Write the entries out again exactly as they stand, but without the pictures.

-- Opening Marker --

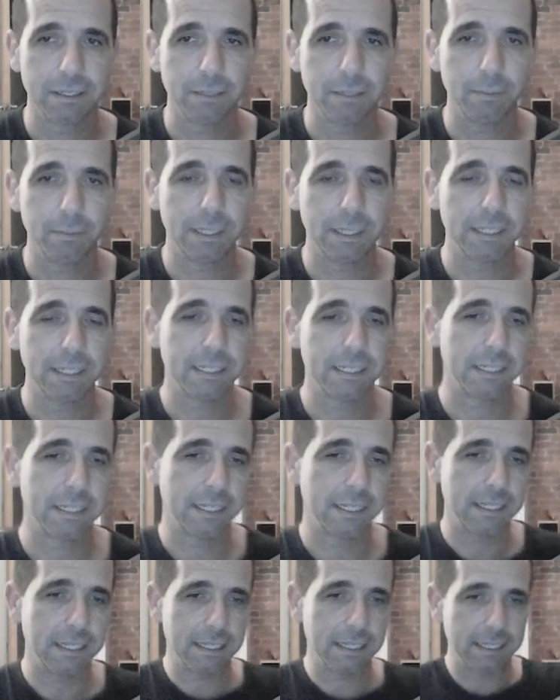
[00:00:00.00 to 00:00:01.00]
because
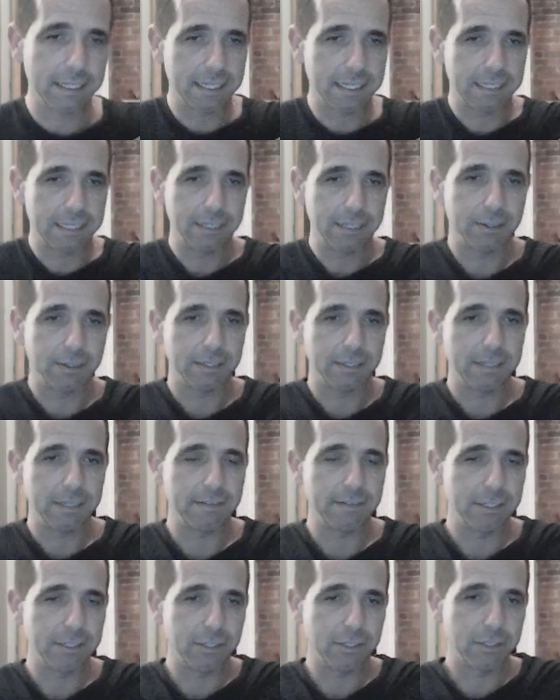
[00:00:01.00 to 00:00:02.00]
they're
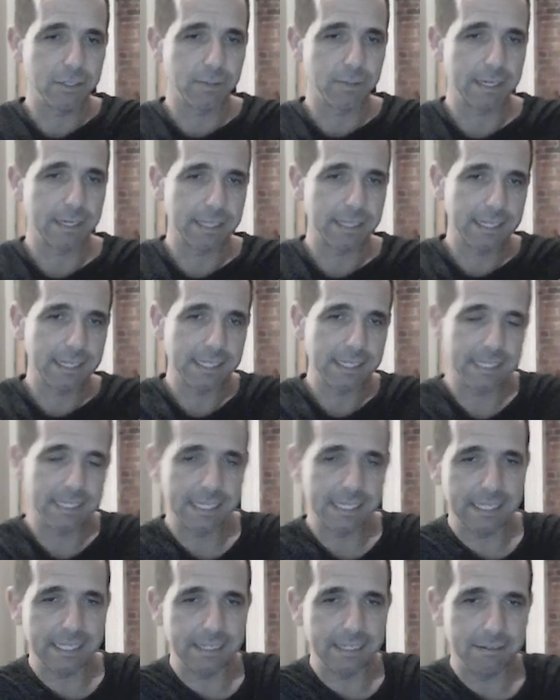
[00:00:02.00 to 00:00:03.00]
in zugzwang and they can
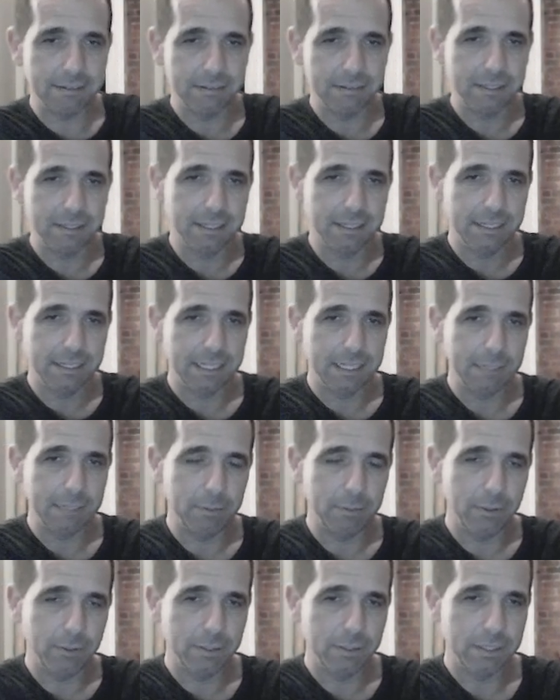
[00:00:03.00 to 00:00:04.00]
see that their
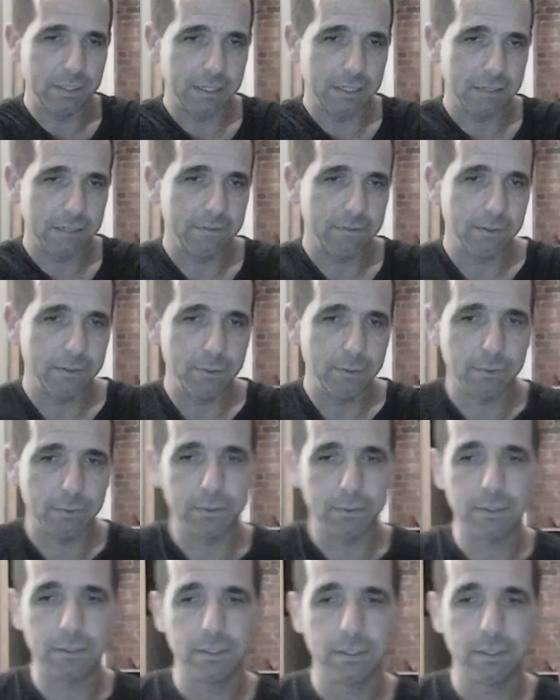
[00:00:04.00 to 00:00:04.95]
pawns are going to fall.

-- Closing Marker --

> **EXERCISE OUTPUT**
[00:00:00.00 to 00:00:01.00]
because
[00:00:01.00 to 00:00:02.00]
they're
[00:00:02.00 to 00:00:03.00]
in zugzwang and they can
[00:00:03.00 to 00:00:04.00]
see that their
[00:00:04.00 to 00:00:04.95]
pawns are going to fall.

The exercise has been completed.